Quell'amore che ci abita

Un Vangelo, questo di domenica, in cui il discorso sulla vita eterna, su ciò che è duraturo, getta tanta luce e comprensione sul presente (cf. Lc 20,27-38). C’è vita e vita. Un sopravvivere che è un restare al livello di quello che si vede e si tocca coi sensi esterni, e una vita che si gusta nel profondo dello spirito e che dall’interno si espande verso l’esterno, nutrendo in profondità il bisogno di amore e di significato. C’è una vita che è la vita dell’uomo nuovo, direbbe san Paolo. Quell’uomo che ha scoperto che il suo cuore è abitato da una presenza. Una presenza che non è neutra, ma amante. Abbiamo un Dio che ama in noi. Fare questa scoperta e lasciarsene trasformare non è automatico. Molto più semplice restare a quello che si fa a livello umano: prendere moglie e marito senza andare al di là di quello che si vede nella moglie e nel marito, accasarsi, fare scelte che si fermano al dato senza aprirsi al mistero.
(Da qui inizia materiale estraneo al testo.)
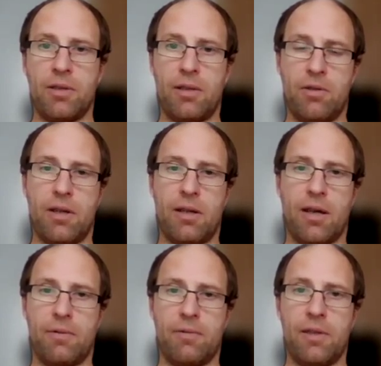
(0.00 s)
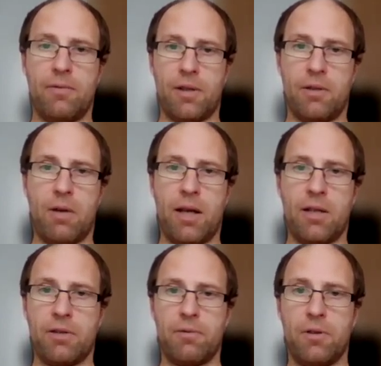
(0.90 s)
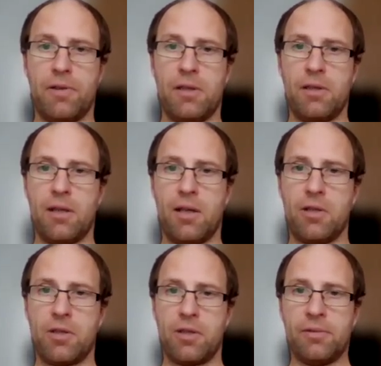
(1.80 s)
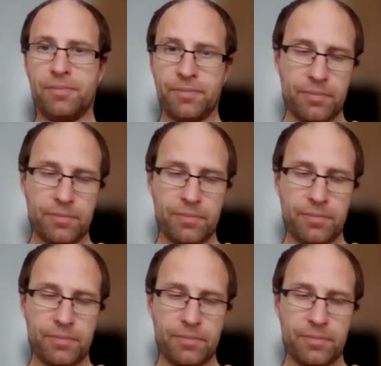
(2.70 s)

and you can have different ways of authentication,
Maria che è il modello del nostro cammino di discepoli, perché ci siamo affidati a lei, ha non solo fatto questa grande scoperta nella sua vita, ma ha anche avuto da Dio il dono di una chiamata specifica. Quella di vivere la relazione di amore con Lui in maniera esclusiva. In questo senso il fatto che sia stata felice e realizzata ci fa capire che è quello il nostro scopo: prendere coscienza e valorizzare l’amore che ci abita fino a farne il nostro univo motivo di gioia. Maria è lo specchio in cui dobbiamo saperci guardare. La Chiesa ce lo dice, e sempre ce lo suggerisce. E noi che ci siamo affidati a lei sappiamo che è importante saper legger la nostra storia alla luce della sua esperienza di vita. Oggi perciò, toccati da queste parole di Gesù, sentiamo che Maria ci guarda con intensità per dirci: “Il tuo Dio in te è il Dio amante della vita, e della tua vita. Il Dio che è innamorato di te”.
Portiamo dentro un amore personalissimo che vuole farci camminare dietro a Lui, attratti dalla sua gioia, dalla sua vitalità, dalla sua passione. Come reagiremo? Maria si è messa in cammino su sentieri incomprensibili, in cui l’unica logica era l’amore e la fiducia in Dio, il cui sguardo vede dall’alto e perciò sa mettere ordine anche nel nostro apparente disordine.


Ci lasceremo, Maria, guidare dalla tua bontà di Madre, ci lasceremo aiutare per rispondere alla tua chiamata. Tu ci confermi che Dio crea sempre cose grandi e buone, usando come materiale la nostra debole umanità insieme con le altrettanto deboli situazioni che ci capitano. È del tuo stupore che abbiamo desiderio, Madre, ed è quello che oggi ti chiediamo, mentre viviamo il nostro affidamento a te come un punto fermo che ci fa sentire saldi, ben piantati sul terreno del tuo esserci Madre.